Now the game deftly avoids being one where it tells you to do something bad and immediately scolds you for it. Pretty quickly the blame for the crash is laid at Curly’s feet and a perspective switch to his memories calls into question who exactly you were playing in that opening chapter. Even though in either case the player is the one pressing the button, immediately putting the mystery there allows the player to detach from the first-person perspective and question the narrator. In some ways the player also embodies Curly, unable to change the course of Jimmy’s actions and simply bearing witness to the events that occur. Creating that distance makes it easier to swallow having to play as the shittiest guy in the universe for three hours.

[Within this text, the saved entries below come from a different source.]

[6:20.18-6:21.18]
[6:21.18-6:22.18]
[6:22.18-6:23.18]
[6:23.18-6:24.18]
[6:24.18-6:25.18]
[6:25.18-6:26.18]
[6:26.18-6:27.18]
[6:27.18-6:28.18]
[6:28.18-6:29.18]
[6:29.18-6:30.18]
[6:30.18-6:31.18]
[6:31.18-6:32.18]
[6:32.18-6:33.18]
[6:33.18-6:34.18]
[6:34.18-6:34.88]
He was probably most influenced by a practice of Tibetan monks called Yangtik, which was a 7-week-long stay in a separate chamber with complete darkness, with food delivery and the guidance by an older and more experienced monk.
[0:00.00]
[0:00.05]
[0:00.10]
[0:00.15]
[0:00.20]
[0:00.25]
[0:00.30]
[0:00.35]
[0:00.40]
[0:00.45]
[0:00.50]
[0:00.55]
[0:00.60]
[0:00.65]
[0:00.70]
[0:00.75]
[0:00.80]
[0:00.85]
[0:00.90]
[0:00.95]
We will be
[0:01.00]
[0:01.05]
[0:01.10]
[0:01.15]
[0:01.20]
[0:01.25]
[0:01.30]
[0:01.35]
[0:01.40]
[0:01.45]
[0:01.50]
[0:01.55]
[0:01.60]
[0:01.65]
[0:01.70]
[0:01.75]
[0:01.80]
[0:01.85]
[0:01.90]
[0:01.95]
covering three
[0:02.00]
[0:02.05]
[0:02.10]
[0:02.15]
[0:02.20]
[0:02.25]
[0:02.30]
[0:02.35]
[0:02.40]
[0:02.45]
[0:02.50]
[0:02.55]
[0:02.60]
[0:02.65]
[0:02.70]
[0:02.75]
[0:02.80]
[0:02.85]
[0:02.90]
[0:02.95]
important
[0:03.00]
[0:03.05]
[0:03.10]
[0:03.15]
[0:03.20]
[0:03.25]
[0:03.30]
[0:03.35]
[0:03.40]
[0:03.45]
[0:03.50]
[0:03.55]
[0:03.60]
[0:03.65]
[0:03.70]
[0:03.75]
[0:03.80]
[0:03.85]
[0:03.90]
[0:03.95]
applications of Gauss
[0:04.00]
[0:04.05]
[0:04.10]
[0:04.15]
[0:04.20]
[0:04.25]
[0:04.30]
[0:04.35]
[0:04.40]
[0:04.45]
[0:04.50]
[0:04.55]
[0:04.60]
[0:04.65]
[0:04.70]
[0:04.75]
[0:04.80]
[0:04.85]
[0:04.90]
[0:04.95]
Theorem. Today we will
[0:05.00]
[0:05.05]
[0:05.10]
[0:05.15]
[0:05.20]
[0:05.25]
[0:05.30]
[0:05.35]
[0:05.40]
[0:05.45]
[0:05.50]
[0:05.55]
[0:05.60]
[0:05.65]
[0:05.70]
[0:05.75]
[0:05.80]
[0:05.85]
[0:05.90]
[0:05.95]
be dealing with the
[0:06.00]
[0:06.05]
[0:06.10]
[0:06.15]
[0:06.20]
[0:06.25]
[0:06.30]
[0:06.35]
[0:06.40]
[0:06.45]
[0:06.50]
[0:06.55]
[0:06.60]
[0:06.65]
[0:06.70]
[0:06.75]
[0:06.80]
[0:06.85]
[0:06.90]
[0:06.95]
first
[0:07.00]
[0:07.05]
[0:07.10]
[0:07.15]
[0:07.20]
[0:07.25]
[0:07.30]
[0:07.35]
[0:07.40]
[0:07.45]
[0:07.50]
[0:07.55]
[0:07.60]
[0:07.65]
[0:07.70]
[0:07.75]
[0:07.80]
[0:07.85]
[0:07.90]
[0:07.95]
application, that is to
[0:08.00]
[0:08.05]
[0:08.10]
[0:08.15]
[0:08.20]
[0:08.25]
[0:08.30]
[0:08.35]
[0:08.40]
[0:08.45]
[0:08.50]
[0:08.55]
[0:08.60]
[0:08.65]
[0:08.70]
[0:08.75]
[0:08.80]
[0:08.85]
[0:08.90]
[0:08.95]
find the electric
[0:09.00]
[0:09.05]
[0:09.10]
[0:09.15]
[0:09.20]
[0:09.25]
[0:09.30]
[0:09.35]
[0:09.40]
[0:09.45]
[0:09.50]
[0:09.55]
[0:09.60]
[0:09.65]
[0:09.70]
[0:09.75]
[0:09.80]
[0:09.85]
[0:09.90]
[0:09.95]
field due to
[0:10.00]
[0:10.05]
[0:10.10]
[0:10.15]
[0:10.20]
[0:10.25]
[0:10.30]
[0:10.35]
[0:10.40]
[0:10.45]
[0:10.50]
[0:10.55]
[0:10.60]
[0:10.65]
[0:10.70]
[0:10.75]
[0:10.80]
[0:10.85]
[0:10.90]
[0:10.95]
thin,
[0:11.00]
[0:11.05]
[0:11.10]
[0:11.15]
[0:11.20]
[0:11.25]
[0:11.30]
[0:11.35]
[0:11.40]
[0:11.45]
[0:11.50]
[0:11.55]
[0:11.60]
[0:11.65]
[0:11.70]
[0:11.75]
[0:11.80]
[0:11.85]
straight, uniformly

Mouthwashing is a work that makes me understand the phrase “greater than the sum of its parts”. The art direction and soundtrack do a lot of upfront lifting to create an incredible vibe, but it’s not content to rely on pure nostalgia for visuals. I’m a big fan of puzzle games, but the puzzles here vacillate between simple distraction and incredibly obtuse with nothing in the middle. Some of the horror chase sequences, like the graveyard fight, stopped being scary and instead felt like obstacles to seeing more of the story. The story and the character interactions are the easiest part to latch onto here with everyone in the fandom claiming their little scrunglo. But when trying to give others the elevator pitch the story is, to put it mildly, a relatively straightforward workplace drama about being trapped: by responsibility, by sexual violence, by severe injury, by economic hardship, by a literal sealed ship stuck on a rock. It’s the Shining but they replaced the Overlook Hotel with the ship from Alien. And yet it doesn’t feel derivative or like it’s cashing in on lo-fi aesthetics. Those are certainly a draw, but it ends up being an experience that is a unique synthesis of everything that came before it, that must be experienced to be understood, that turns you into a person that writes over 3,000 words about it and mentions it at every party you go to.
If you’ve somehow made it this far without playing the game, first: thank you and second: if you’re still interested, please go play it. I hope it hurts, because the burn means it’s working.